IBM's acquisition of Cloudant this week gives Big Blue a way to attract developers to its cloud service, but the company must sustain a rapid-fire development pace to surpass competitors.
IBM is the latest major technology company to enter the Database as a Service
IBM already has a lot of middleware, which is the broad software category Boston-based startup Cloudant's software occupies, but most of it is structured to be sold on-premises.

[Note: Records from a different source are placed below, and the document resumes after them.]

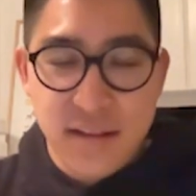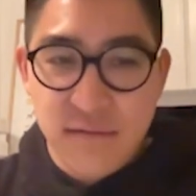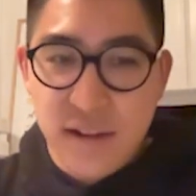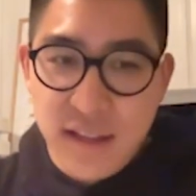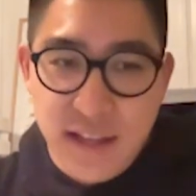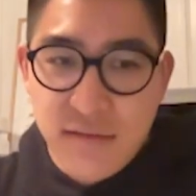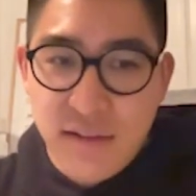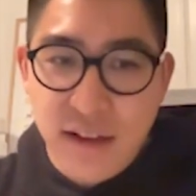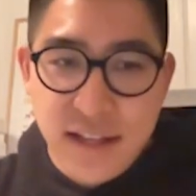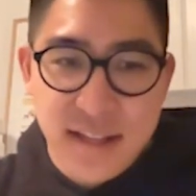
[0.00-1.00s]
like
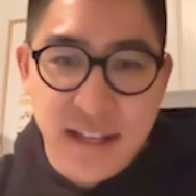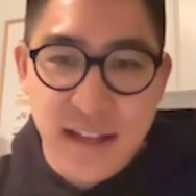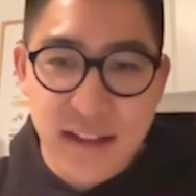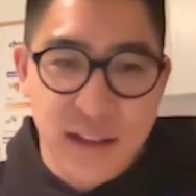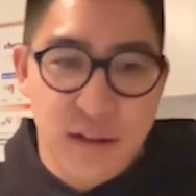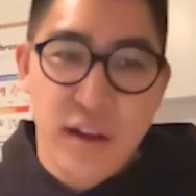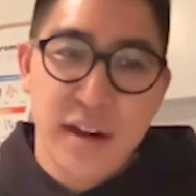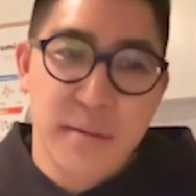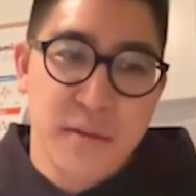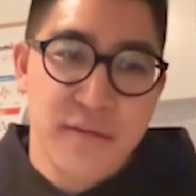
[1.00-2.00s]
Ryan said,
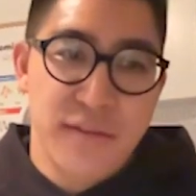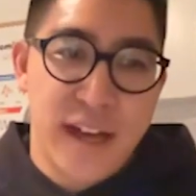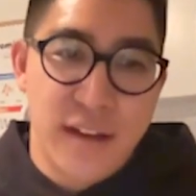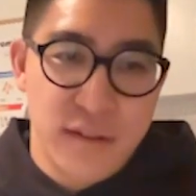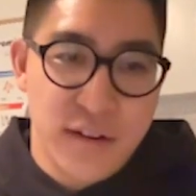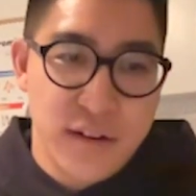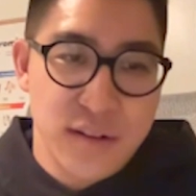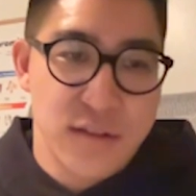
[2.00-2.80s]
incredible founders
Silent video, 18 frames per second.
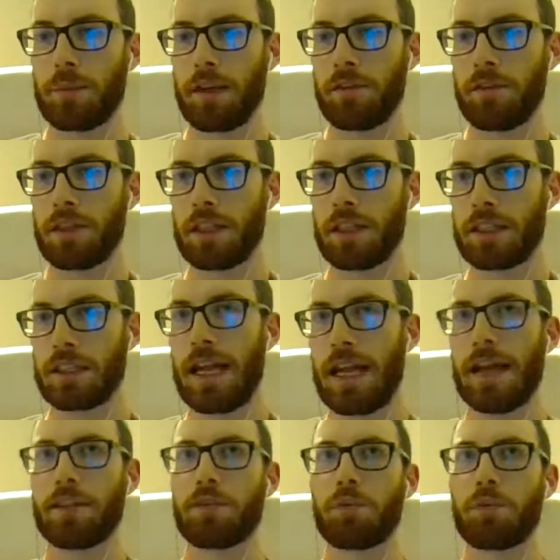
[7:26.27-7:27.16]
And I feel like
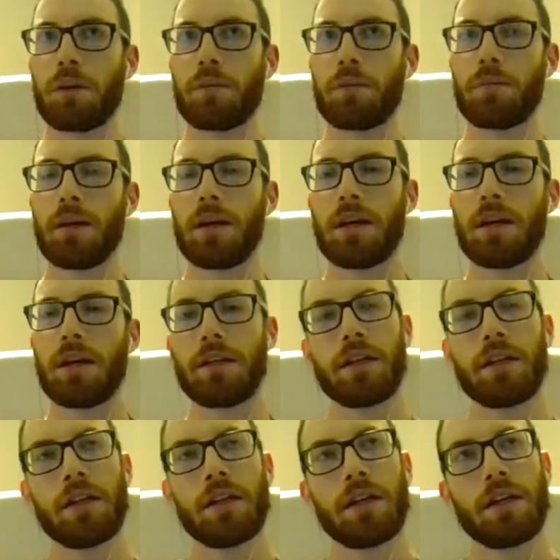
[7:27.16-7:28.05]
that's where
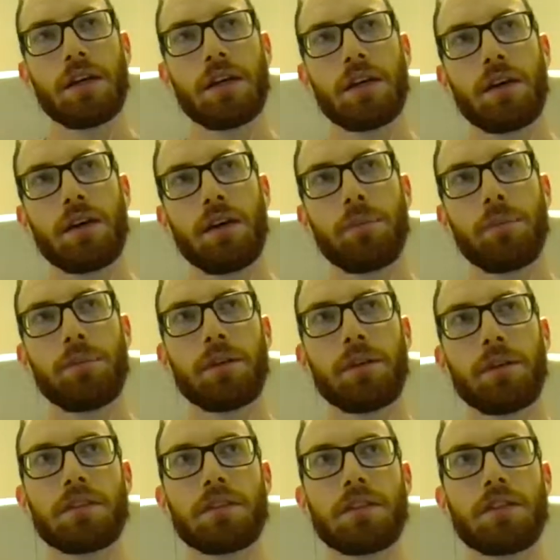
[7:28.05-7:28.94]
my
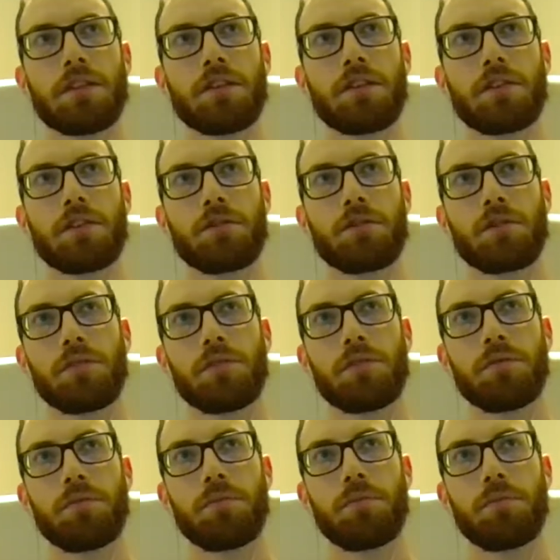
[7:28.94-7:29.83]
abilities are sort
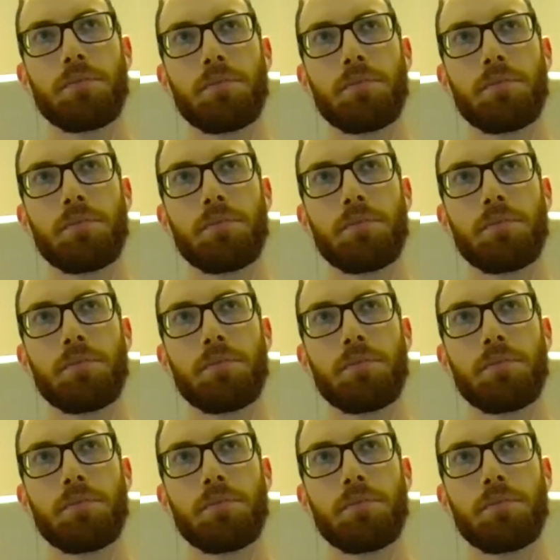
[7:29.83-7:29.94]
of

IBM is integrating many of its existing software titles with SoftLayer, but chose to acquire its NoSQL DBaaS instead.
This is in part because time is of the essence for IBM in establishing a competitive foothold in the cloud services market, since simply matching services with AWS won't be enough, according to John Rymer, analyst with Forrester Research, Inc., based in Cambridge, Mass.
"It will be on IBM to make those services more relevant to enterprises, because that is their goal," Rymer said. "That is their market: high scale, high reliability, high security."

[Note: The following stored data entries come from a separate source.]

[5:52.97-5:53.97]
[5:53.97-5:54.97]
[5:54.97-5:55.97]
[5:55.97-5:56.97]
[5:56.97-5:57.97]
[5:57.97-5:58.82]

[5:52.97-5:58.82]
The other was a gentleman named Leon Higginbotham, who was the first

NoSQL databases are typically used in the development of modern scale-out Web applications, as they allow for indexing of unstructured information alongside the structured tables of the traditional SQL database and lend themselves to lightweight, horizontal scaling.
High availability and disaster recovery capabilities in Cloudant are a big reason IBM chose it over other vendors in the NoSQL space, according to Robert LeBlanc, senior vice president of software and cloud for IBM, during a press conference this week.
IBM's purchase of Cloudant for an undisclosed sum allows the company to directly compete against Amazon's DynamoDB Database as a Service, also based on NoSQL. Other providers offering NoSQL DBaaS (mainly through partnerships with MongoDB, Redis and other open-source NoSQL platforms) include Google Inc., Joyent, Rackspace and Microsoft.
IBM ups the ante in the race to the cloud
IBM needs to keep pushing its cloud services to make up ground already lost to Amazon Web Services, Microsoft, Google and SalesForce.com in global developer adoption, according to the results of a 2013 Forrester Forrsights Developer Survey of more than 1,800 developers globally. Those four vendors were mentioned ahead of IBM in that survey when developers were asked what services they use, Rymer said.
"IBM was fifth on the list, but the usage was much, much lower," Rymer said. "There are lots of folks that want IBM to be in this game … but they've been behind the top four in putting together a complete portfolio and an overall strategy. So they need to hurry."
Developers are looking for rapid development environments. They don't want to deal with things that they're going to have to manage operationally. Hence, DBaaS is an increasingly popular offering, according to Eric Alterman, CEO of the Brooklyn, N.Y.-based information-streaming company Flow Search Corp., which partnered with IBM to offer real-time data analytics services.
"I see it being massively useful for enterprise customers," Alterman said.
In general, the recent DBaaS plays show that the battle for cloud supremacy is moving up the stack, according to Alterman.
"Infrastructure as a Service is the ante to be in the game," he said. "Once you're over that hurdle, what's next? The whole game is going to be: What services can you add that are going to be compelling?"